Tapping his pipe bowl empty on the anvil, Croghan turned again to Rob.
“Well, boy, I’d best head back up the mountain, if’n that spring’s ready yet.”
Unwilling to see the trader leave, Rob moved reluctantly, but he caught David’s eye on him and hastened to place the repaired spring in the lock and snapped it a few times as a test. Finding the hammer fall to be strong he took a moment to stone the worn frizzen smooth so the spark would be more sure. Then, he replaced the lock in the stock and returned the rifle to Croghan’s powerful grasp.
Rising, the trader fumbled in his hunting pouch and withdrew a handful of odd coins. “An’ now, David, what is the charge for Rob’s good work?”
Surprised, Rob saw his grandfather wave Croghan’s money aside as he said, “No charge, George. You’ve given Rob and me much to think about this day. So, we will just call it even.”
“Well,” said Croghan, obviously pleased. “It’s a kind gesture. Few have time for my yarnin’. You have George Croghan’s thanks, Mister Shatto, an’ I’ll not be forgettin’ your kindness this night.
“An’ thanks to you, me boy.” A hard hand clapped Rob’s shoulder, and the frontiersman was gone amid a cloud of snow and sleet.
3
1749 – The Plan
Following Croghan’s departure, David dozed wrapped in his old cloak and distant thoughts. Rob closed the forge carefully separating good charcoal from the useless cinders and ash. Later, he lay back against the warmth of the forge gathering and storing his impressions of George Croghan and the wild and free country so enthusiastically described. His thoughts turned to the shrunken figure of David Shatto hunched, eyes closed in his sagging chair.

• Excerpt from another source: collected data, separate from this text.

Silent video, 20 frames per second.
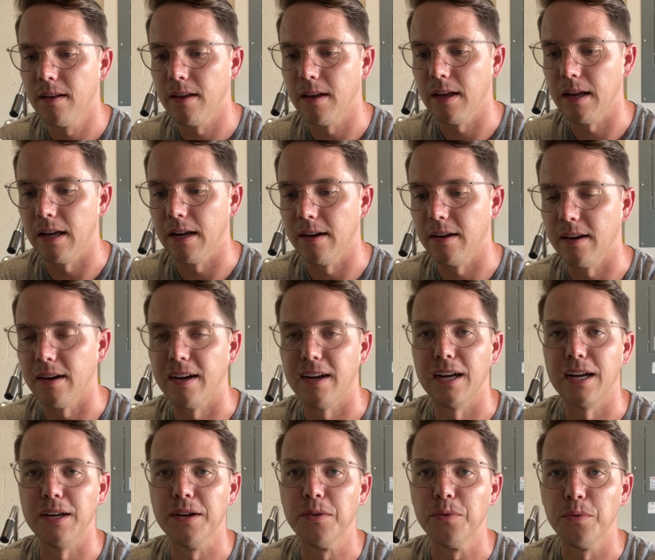And
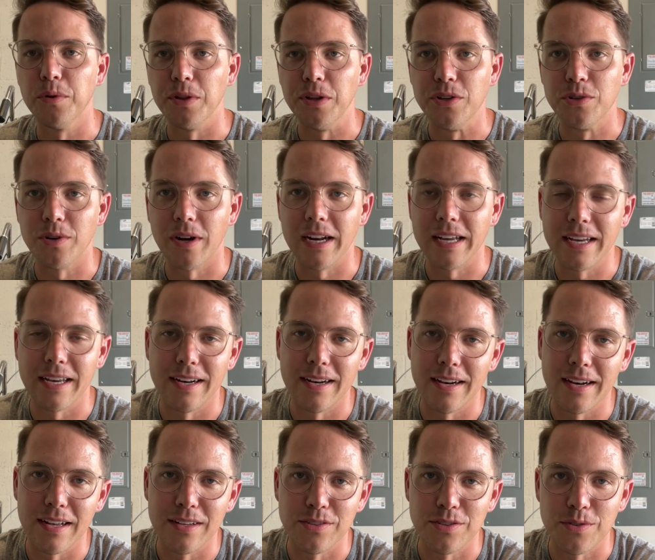really trying to get it
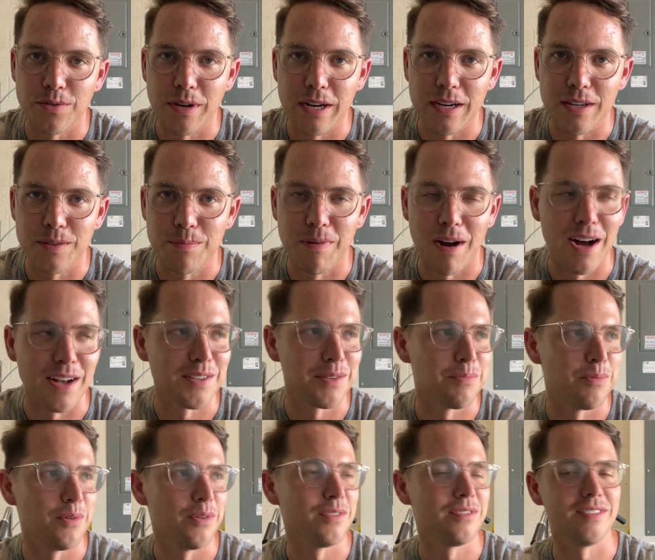as straight as
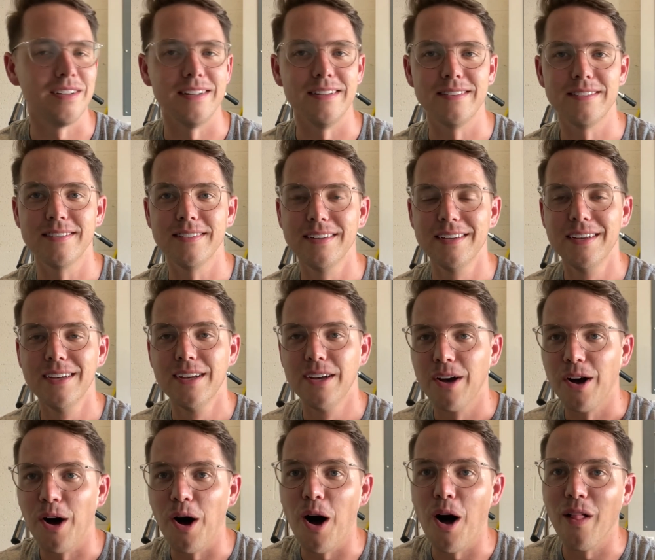possible, since
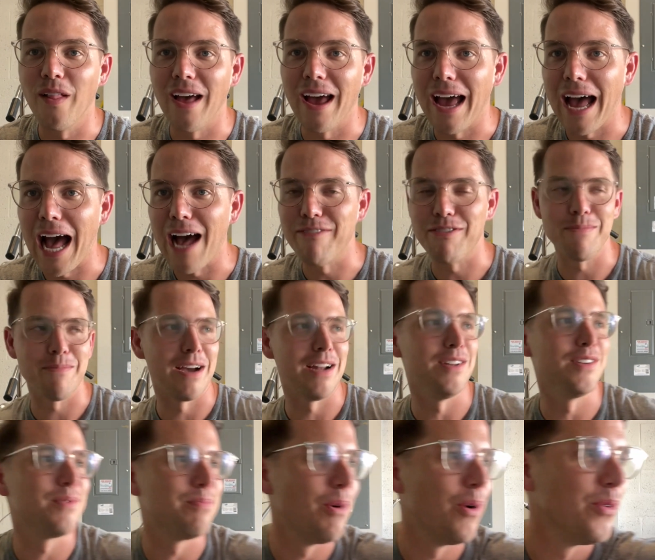all I have at my
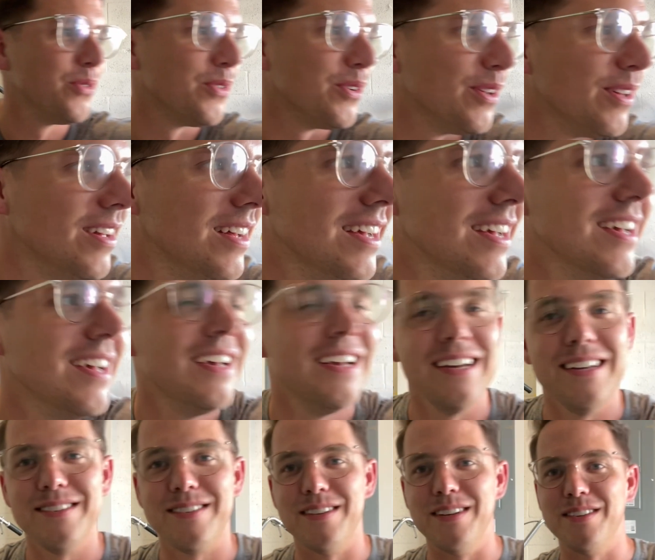disposal
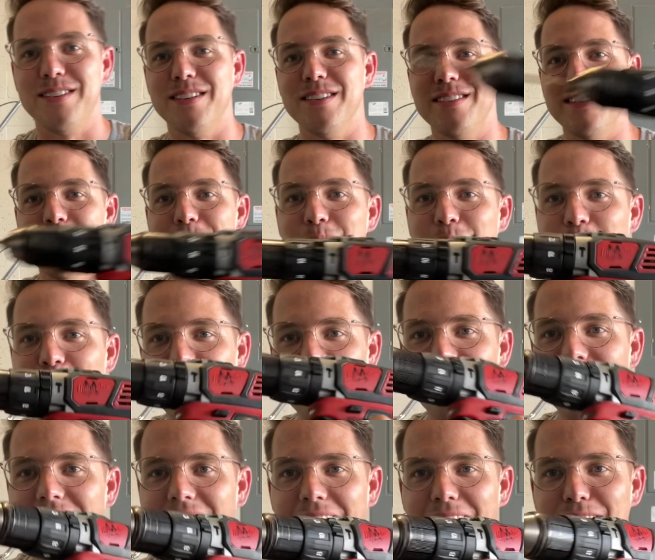is just a simple
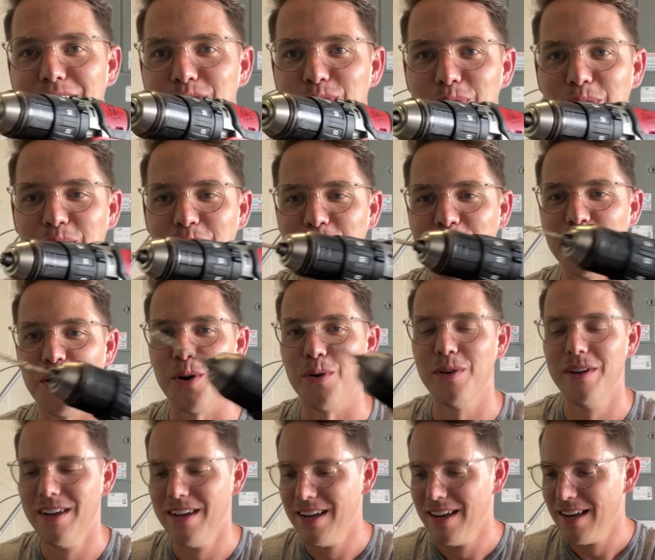hand drill. So
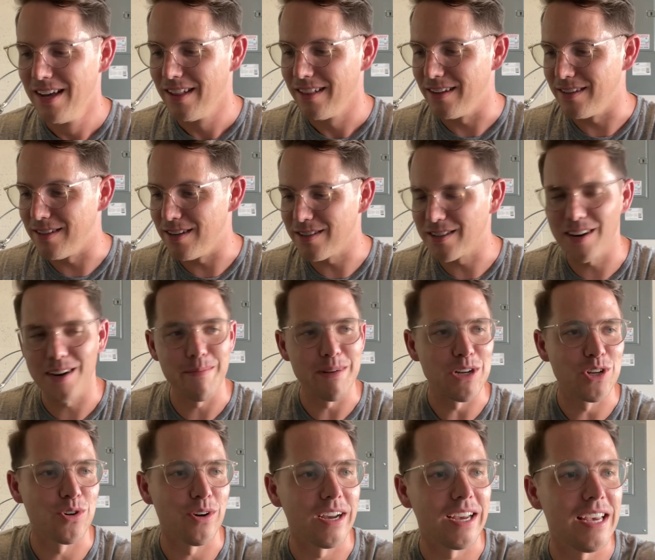this is gonna be
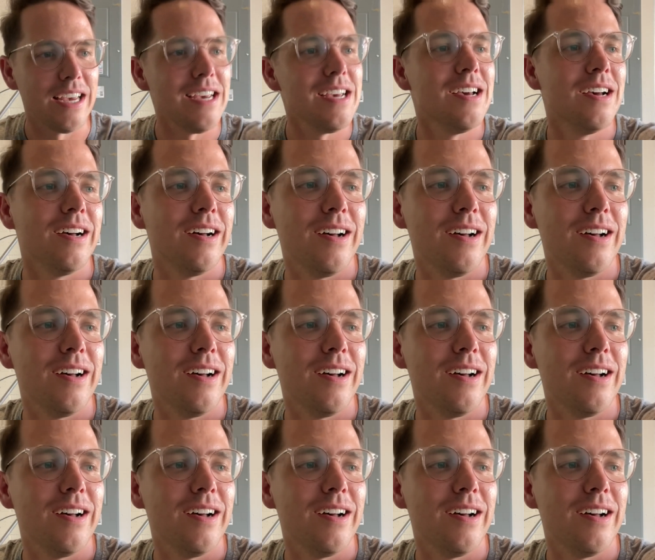tricky.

Rob had little doubt that his grandfather was dying. The ceaseless, gnawing agony in his middle had drained the old gunsmith of life’s juices, and as his body surrendered to cancer’s inroads, his will to fight on glowed less brightly and began to flicker.
As if sensing Rob’s thoughts, David’s eyes opened, and their glances held. The old man saw worry in the boy’s eyes and knew the time was right to speak of what had to come.
Noisily clearing a rheumy throat, David Shatto, gunsmith, loving grandparent, and dying man fixed Rob with eyes that for the moment held much of their former strength and determination.
“You’re thinking of Croghan’s words, Rob?”
The boy’s nod was enthusiastic.
“Could you do that, Rob? Could you go up to Croghan’s and make a place in that new country?”
“Sure we could, Granpap! We could make tomahawk heads, and needles, and knives, and all sorts of iron things for Indians. They’d trade us land for those things, and we could build a good cabin and later on we …” His voice trailed away as he acknowleged David’s rueful smile and shake of the head.